BANDUNG BARAT, iNews.id - Seorang Aparatur Sipil Negara (ASN) di Pemkab Bandung Barat (KBB), nekat memanipulasi data tenaga kerja kontrak (TKK) untuk dipindahkan ke Dinas Lingkungan Hidup (DLH). Oknum yang mengurus perpindahan TKK dari Dinas Perkim itu mengganti enam orang yang sudah ada dalam data dengan TKK baru, sehingga langsung diberi sanksi oleh atasannya.
Diduga, oknum ASN berinsial T itu memungut sejumlah uang kepada enam orang yang akan dimasukkan sebagai TKK. Bahkan beredar video seorang perempuan korban dari praktik manipulasi data TKK ini meminta pertanggungjawaban. Dalam percakapannya dengan tiga laki-laki, perempuan berkerudung itu mempertanyakan nasibnya.
"Gimana dengan uang saya yang udah saya setorkan, kenapa saya dicoret," tanya wanita berkerudung tersebut.

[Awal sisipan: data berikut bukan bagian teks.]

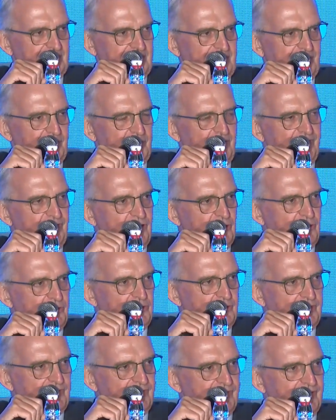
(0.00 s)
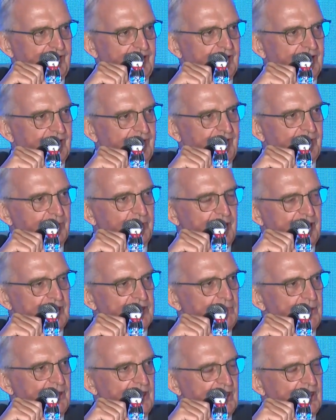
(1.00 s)
review of the
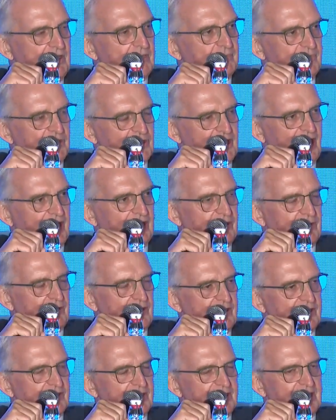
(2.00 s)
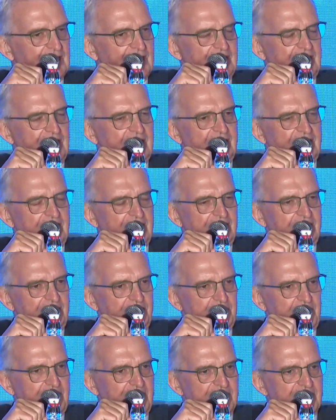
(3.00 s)
P2P sector
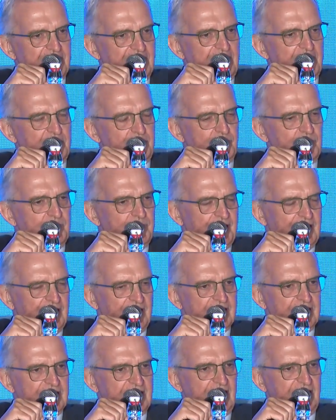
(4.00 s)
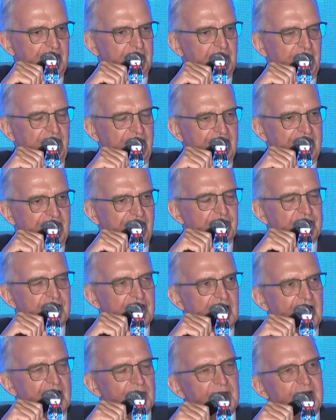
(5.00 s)
in Singapore being undertaken by the
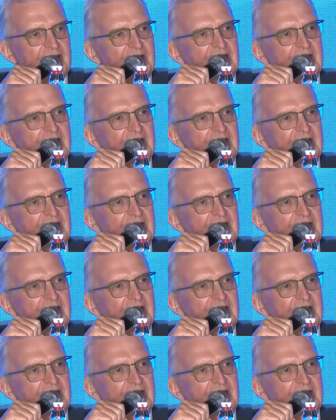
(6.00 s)
LTA. But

Kepala DLH KBB Apung Hadiat Purwoko yang dikonfirmasi mengatakan, tidak tahu siapa saja TKK termasuk enam yang baru dimasukkan dalam data TKK oleh oknum ASN di dinasnya berinisial T. Dirinya membenarkan telah mencoret nama-nama itu dan mencabut SK-nya. Sebab, TKK tersebut tidak sesuai dengan rekomendasi dari Dinas Perkim.
"Saya memang benar mencoret enam TKK yang tidak sesuai rekomendasi dari Perkim. Kalau itu ternyata data yang dimanipulasi T, saya awalnya tidak tahu dan baru kebuka sekarang," kata Apung Hadiat Purwoko, Rabu (7/10/2020).